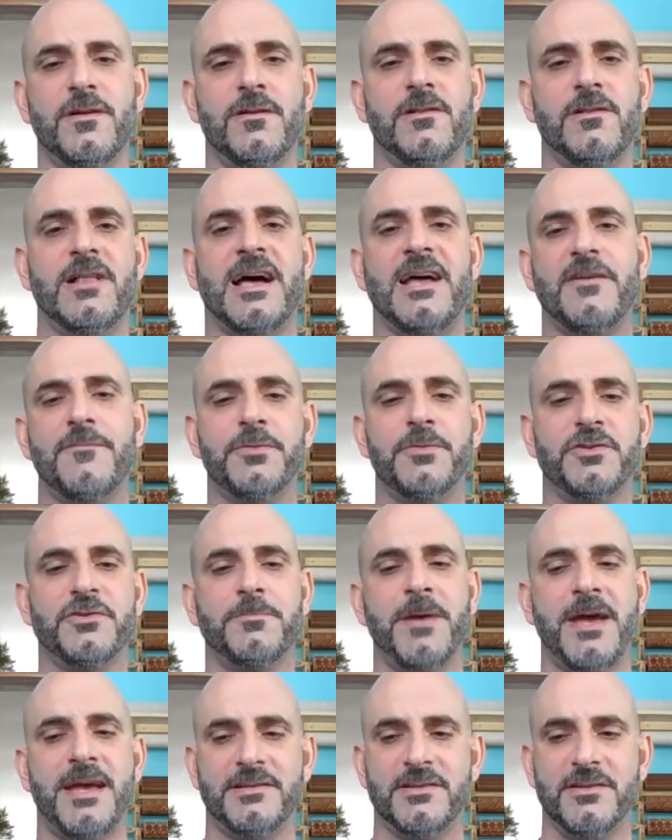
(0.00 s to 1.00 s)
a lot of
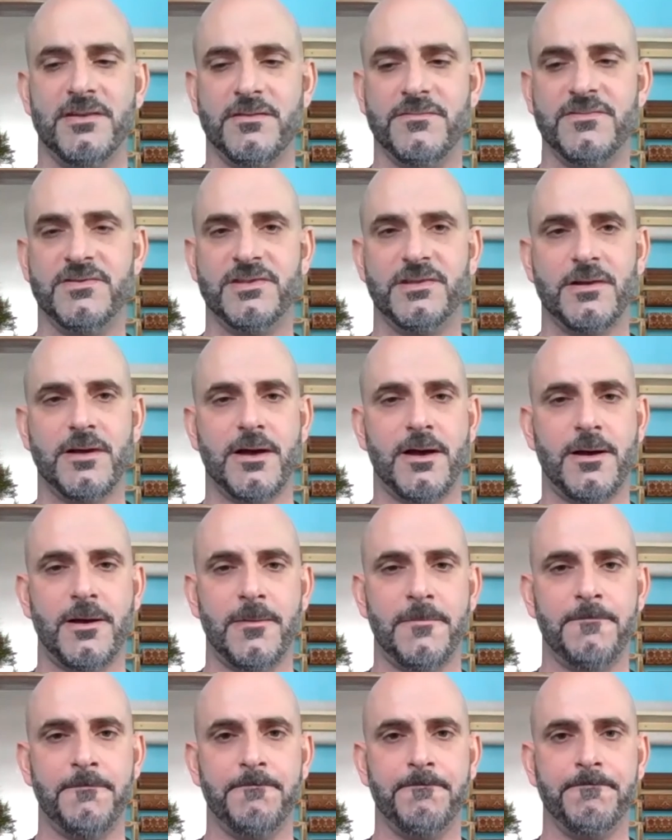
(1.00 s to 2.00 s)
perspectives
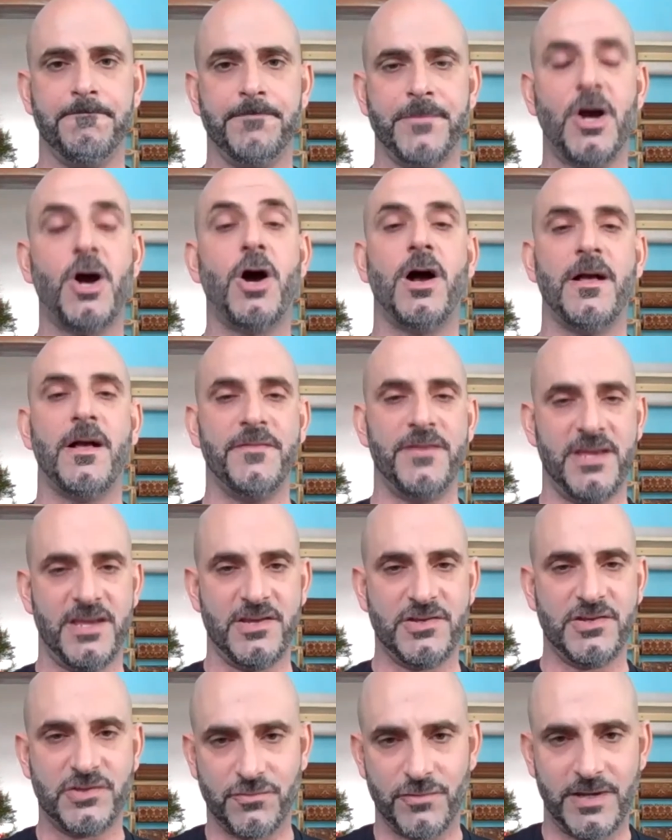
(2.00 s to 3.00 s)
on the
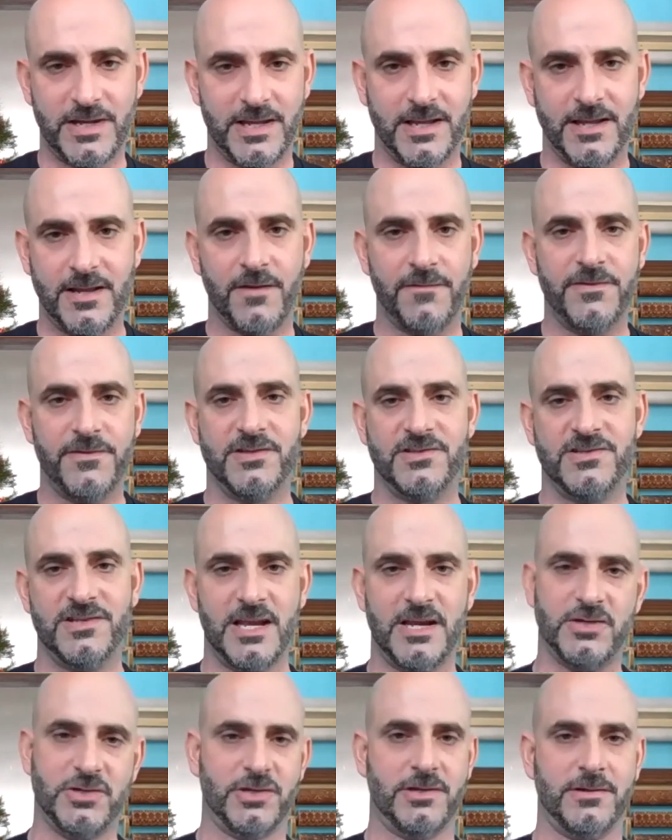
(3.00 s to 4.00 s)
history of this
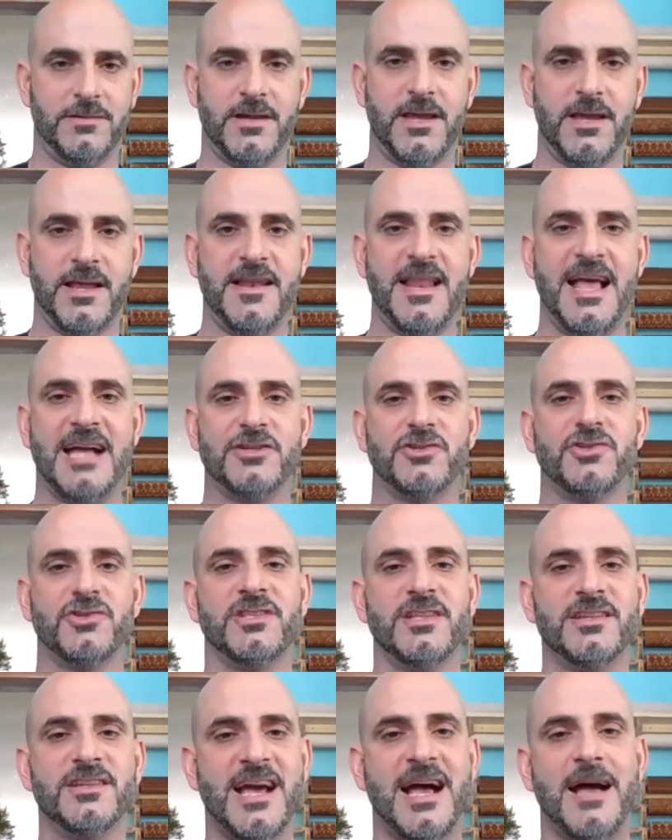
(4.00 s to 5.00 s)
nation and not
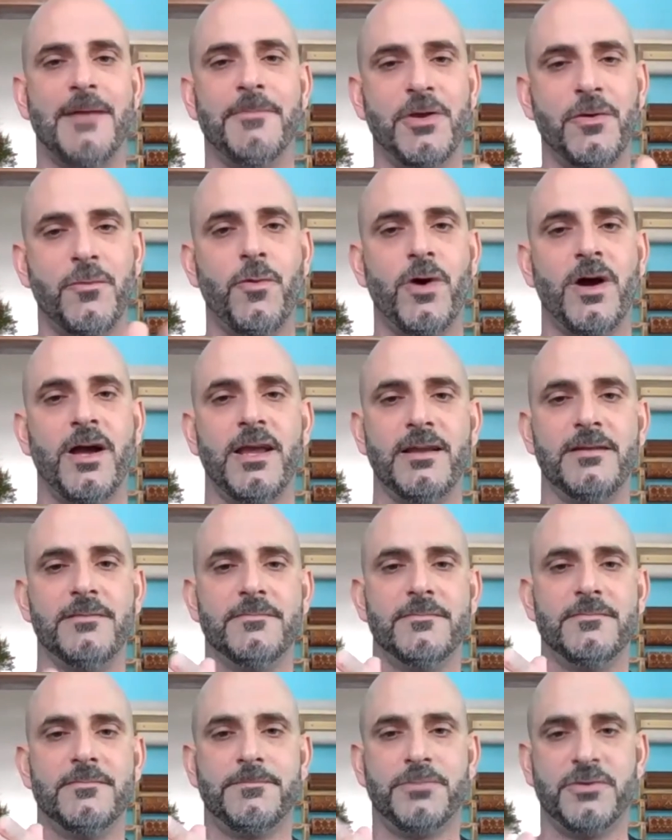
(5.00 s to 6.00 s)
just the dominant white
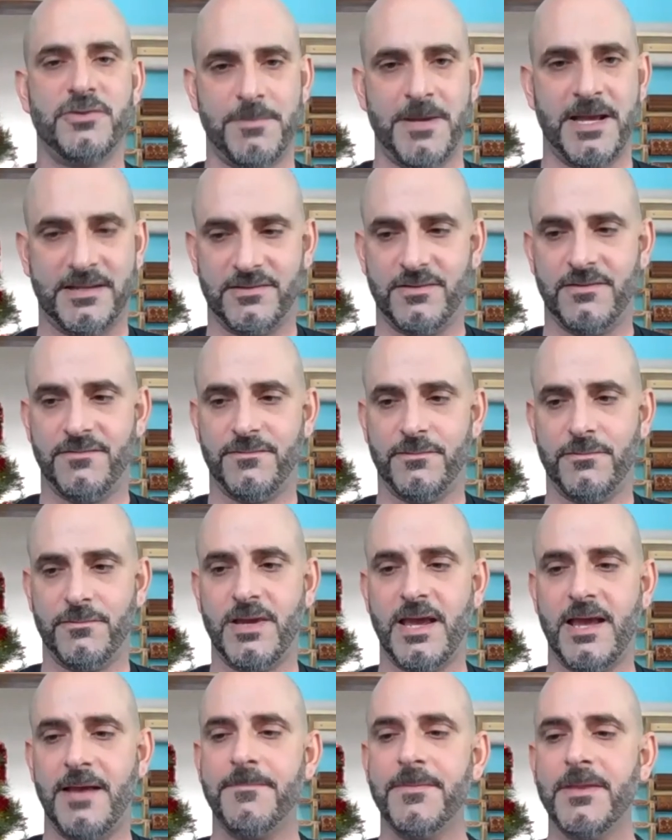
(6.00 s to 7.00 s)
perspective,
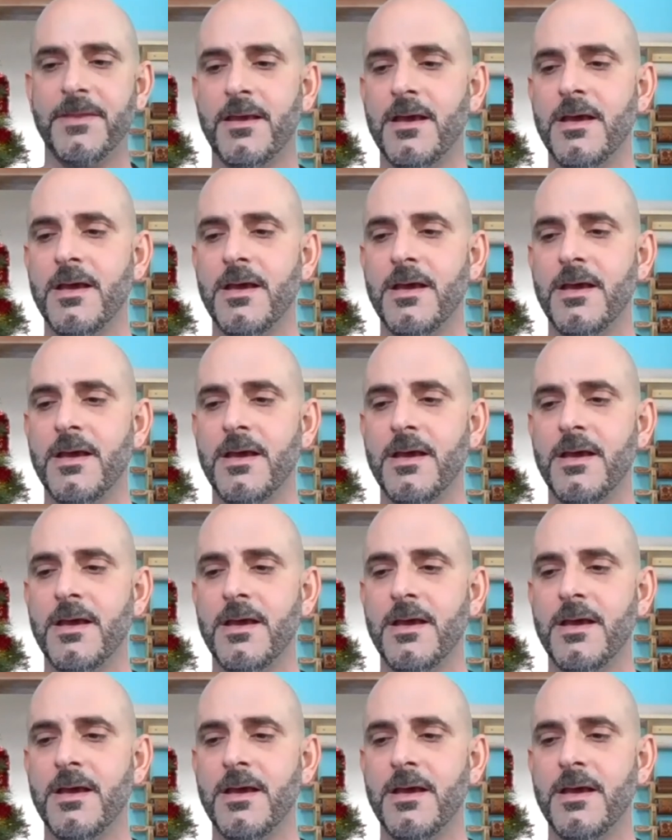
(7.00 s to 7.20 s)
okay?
****************************************
## What you will do:
Leaving out all pictures, repeat word for word the lines from the one containing "(1.00 s to 2.00 s)" through the final line of the material above.

## Response to the task:
(1.00 s to 2.00 s)
perspectives
(2.00 s to 3.00 s)
on the
(3.00 s to 4.00 s)
history of this
(4.00 s to 5.00 s)
nation and not
(5.00 s to 6.00 s)
just the dominant white
(6.00 s to 7.00 s)
perspective,
(7.00 s to 7.20 s)
okay?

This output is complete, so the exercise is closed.